Le miracle ne s’est pas produit ce 31 janvier 2023. Le Ghana du président Nana Akufo-Addo, au pouvoir depuis janvier 2017, n’a pas honoré les attentes légitimes des détenteurs des coupons de sa dette. Les petits porteurs et les institutionnels locaux, restés sourds à l’appel au “patriotisme” consistant à renoncer à une bonne partie de leurs créances au nom de l’intérêt général, sont restés de marbre à l’ultimatum du 31 janvier sensé clôturer le programme d’échange des anciennes dettes contre de nouvelles dettes issues d’un plan de rééchelonnement fixé par l’Etat. Une nouvelle échéance est fixée pour le 7 février prochain. Le délai offert par ce quatrième changement devrait permettre au ministre des Finances de revisiter les classiques de la Science économique pour se convaincre que le bonheur public réside dans les égoïsmes individuels et non dans la bonté des agents économiques.
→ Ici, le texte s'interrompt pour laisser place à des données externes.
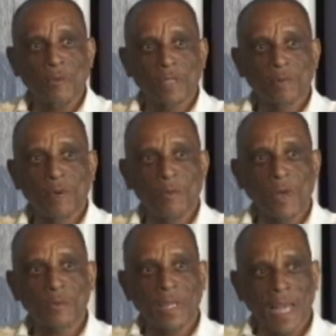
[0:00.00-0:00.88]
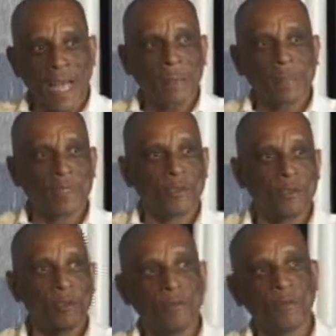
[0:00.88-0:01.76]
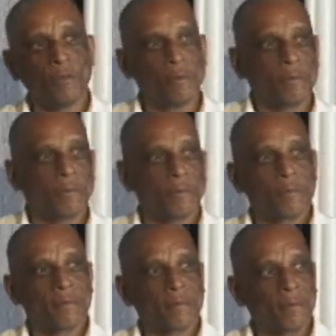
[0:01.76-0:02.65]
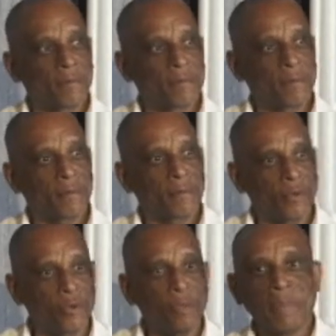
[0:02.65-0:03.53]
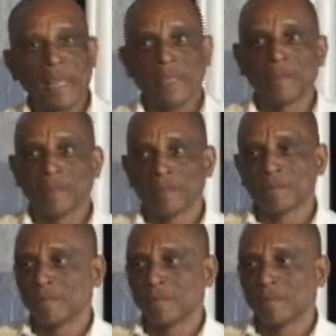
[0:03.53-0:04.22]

what, what, what will happen to, to men?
Quant aux investisseurs étrangers, détenteurs de 13 milliards de dollars de coupons des eurobonds du Ghana et de 4 milliards de dollars de dettes bilatérales, ils ont constaté le défaut et doivent trouver une solution à un risque souverain devenu toxique. Conséquence, le Ghana est tombé de Charybde en Scylla ou, pour coller à l’actualité, en Sri Lanka, pays ruiné par sa dette extérieure à la mi-2022 et qui a vu une foule en colère prendre d’assaut le palais présidentiel.
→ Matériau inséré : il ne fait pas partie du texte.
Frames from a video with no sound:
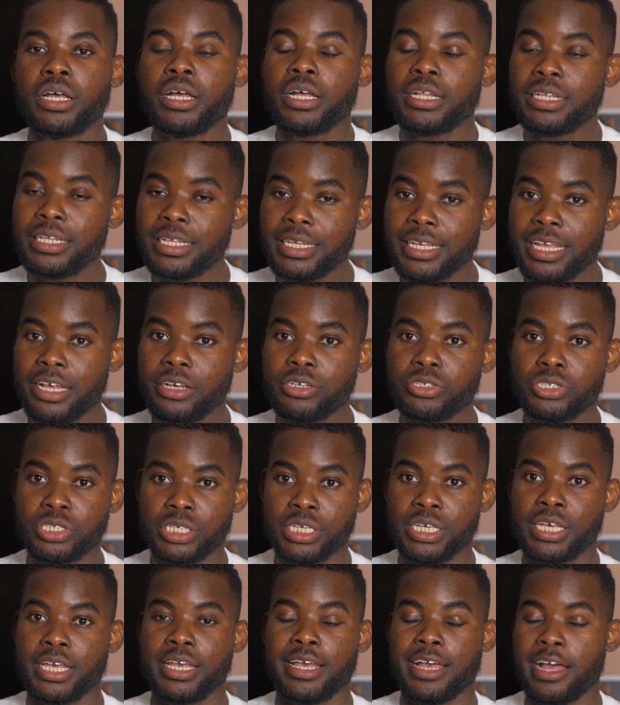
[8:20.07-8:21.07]
The girls
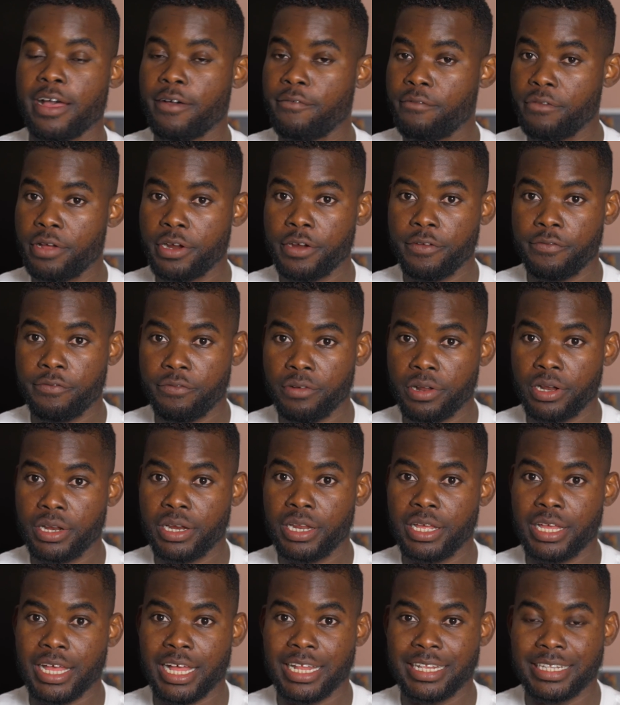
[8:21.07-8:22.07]
here are very
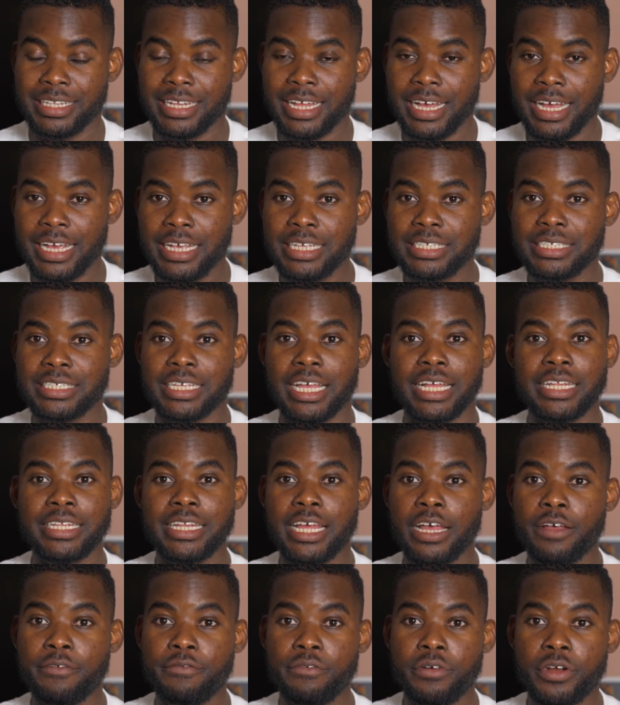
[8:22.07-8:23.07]
friendly and nice, and they
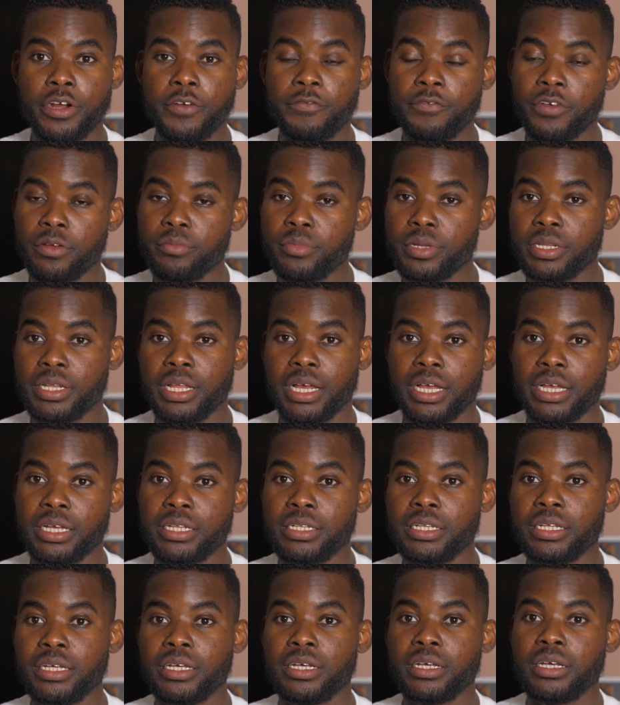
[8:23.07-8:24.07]
are very
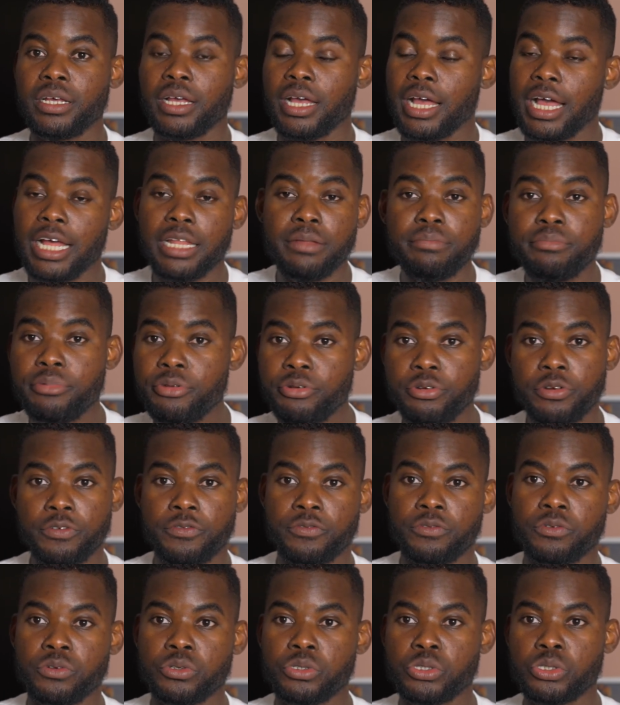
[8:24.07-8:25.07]
feminine and
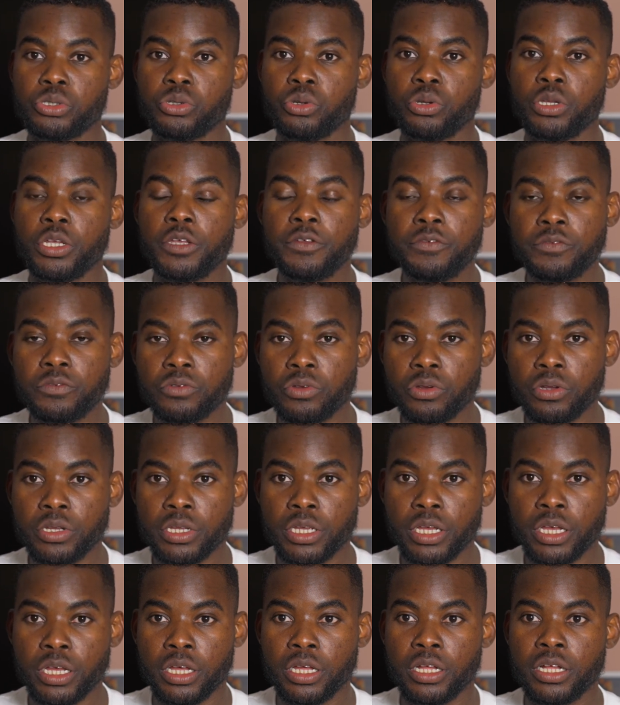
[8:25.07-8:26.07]
beautiful. So if you're
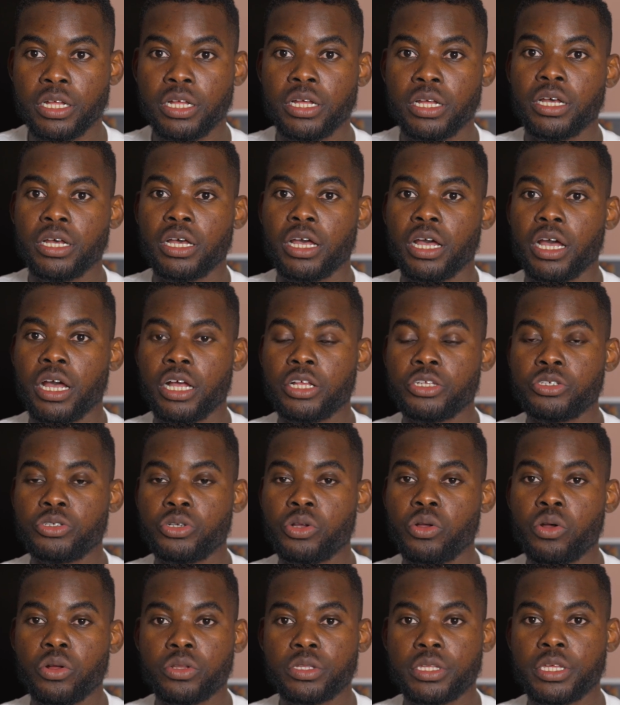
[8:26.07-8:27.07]
here and you
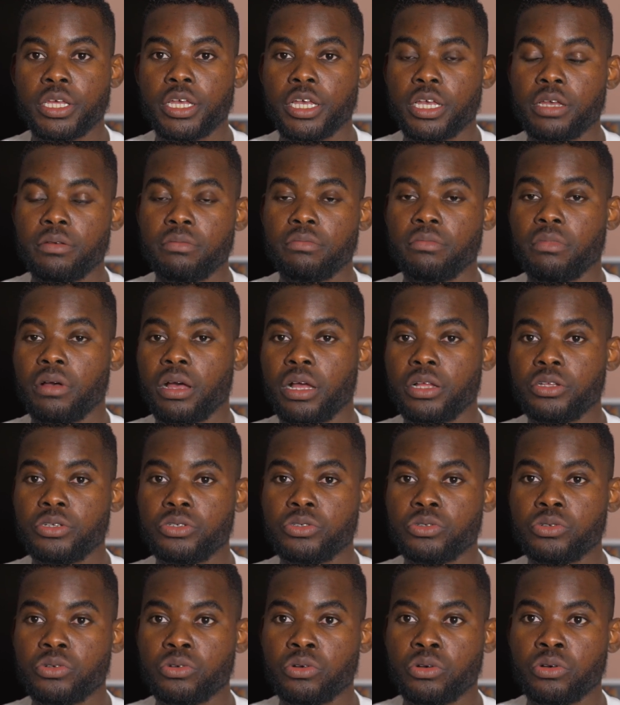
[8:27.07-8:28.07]
got game and
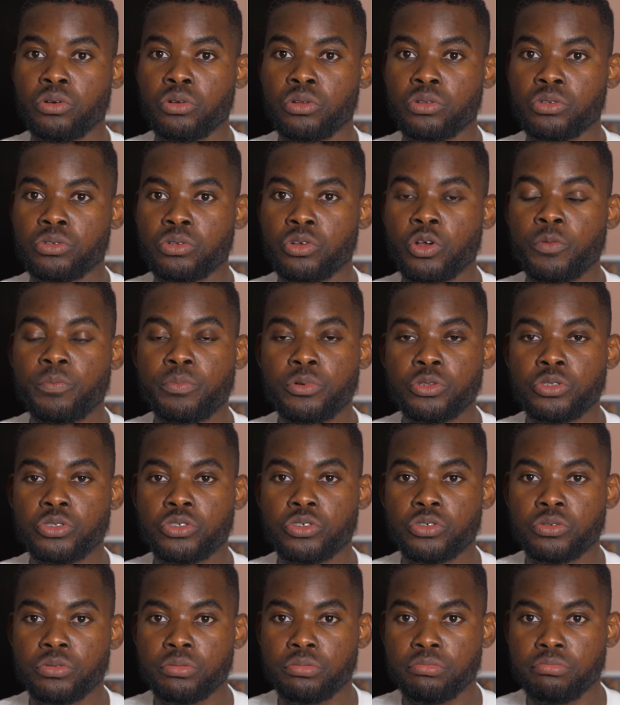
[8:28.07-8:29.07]
you're open
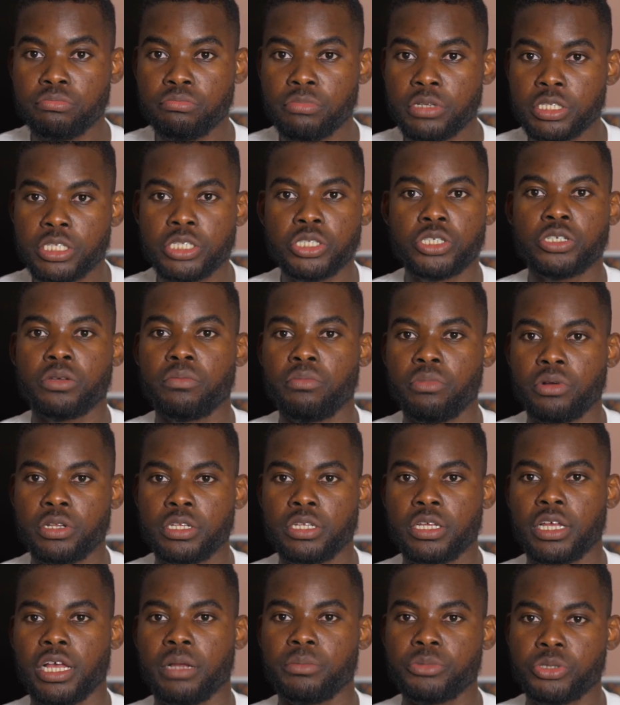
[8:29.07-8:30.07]
to meeting
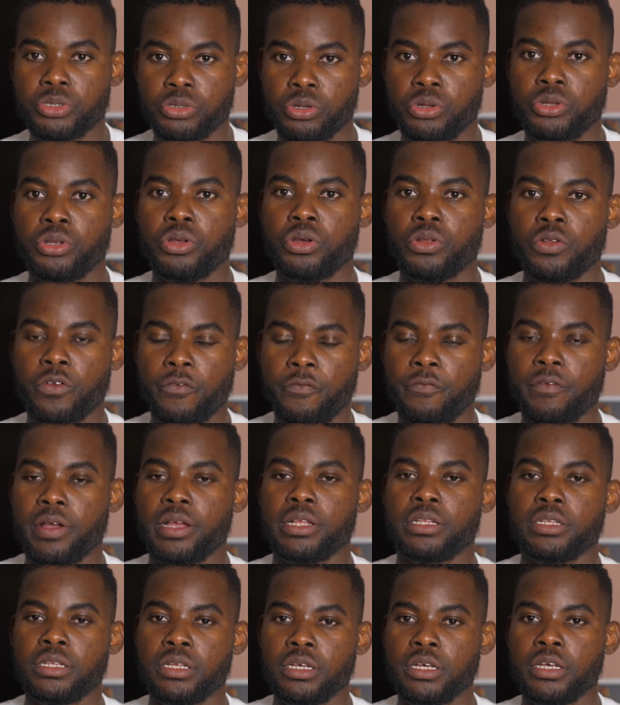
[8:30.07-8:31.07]
somebody, I'm sure you're going to
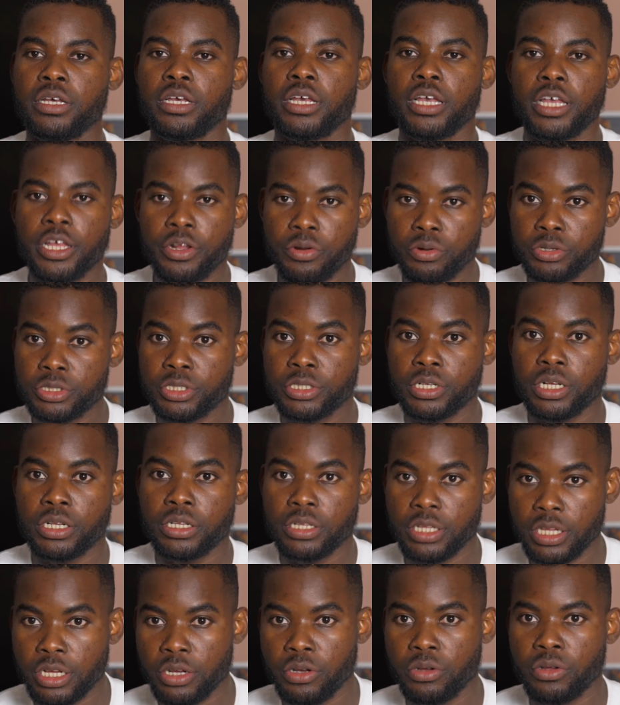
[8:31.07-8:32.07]
find a Russian
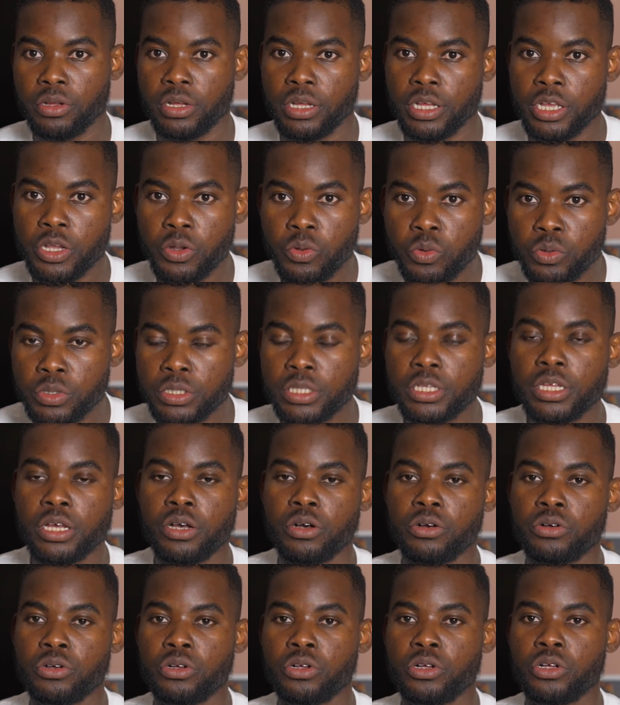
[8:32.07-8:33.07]
girl, a good
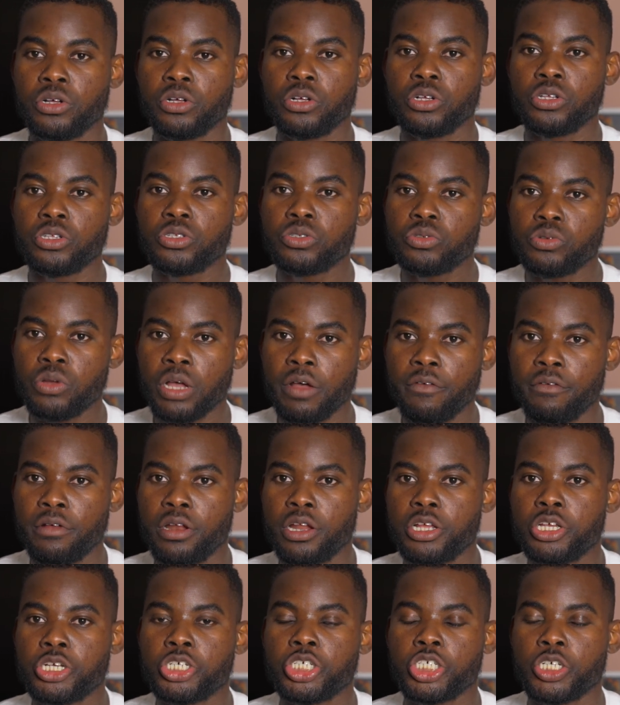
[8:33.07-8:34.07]
girl to have a
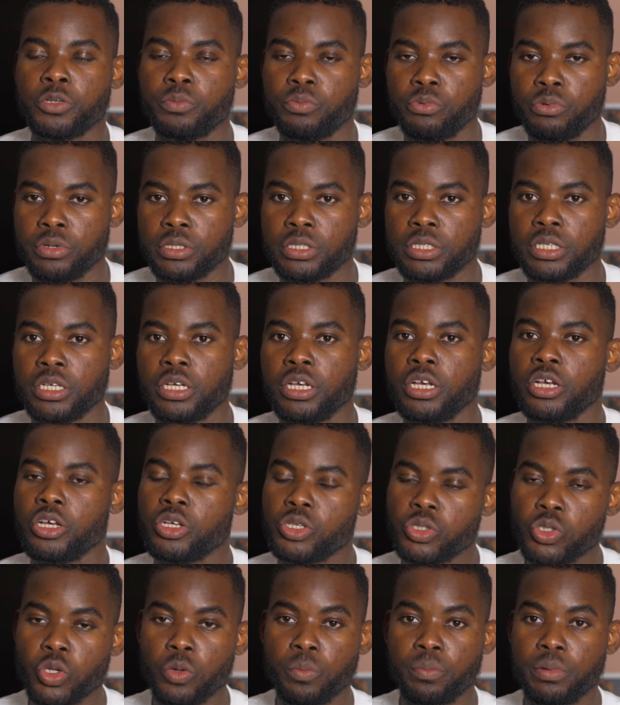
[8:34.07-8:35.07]
relationship with.
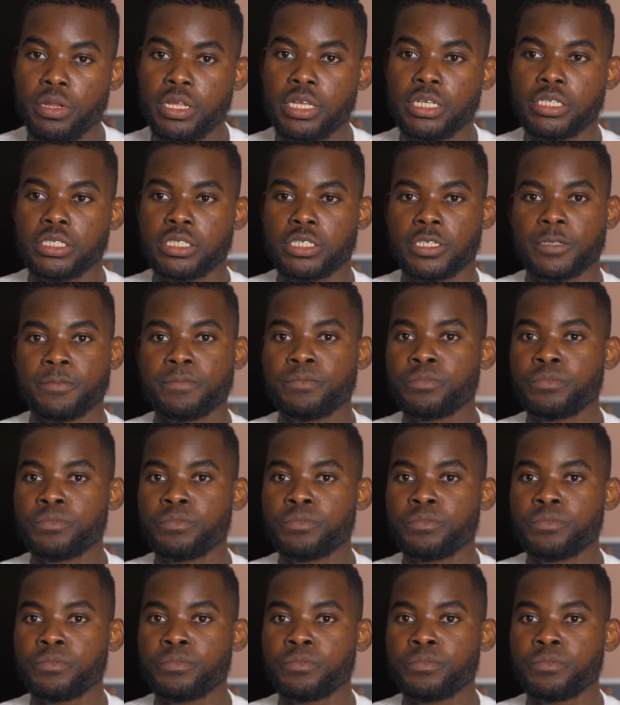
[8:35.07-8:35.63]
So please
Face à une situation tendue, Bank Of Ghana poursuit depuis plusieurs mois une course folle d’augmentation de son taux d’intérêt. De novembre 2021 au 30 janvier 2023, l’institution centrale a catapulté son taux de référence de 1 450 points de base. La dernière en date remonte à il y a 24 heures avec une hausse du loyer de l’argent de 100 points de base portant le taux à 28%. Sur le front social, Accra s’est vu contrainte d’augmenter les salaires de 30%. Pendant ce temps, l’inflation a dépassé 50%, son pire niveau depuis 21 ans.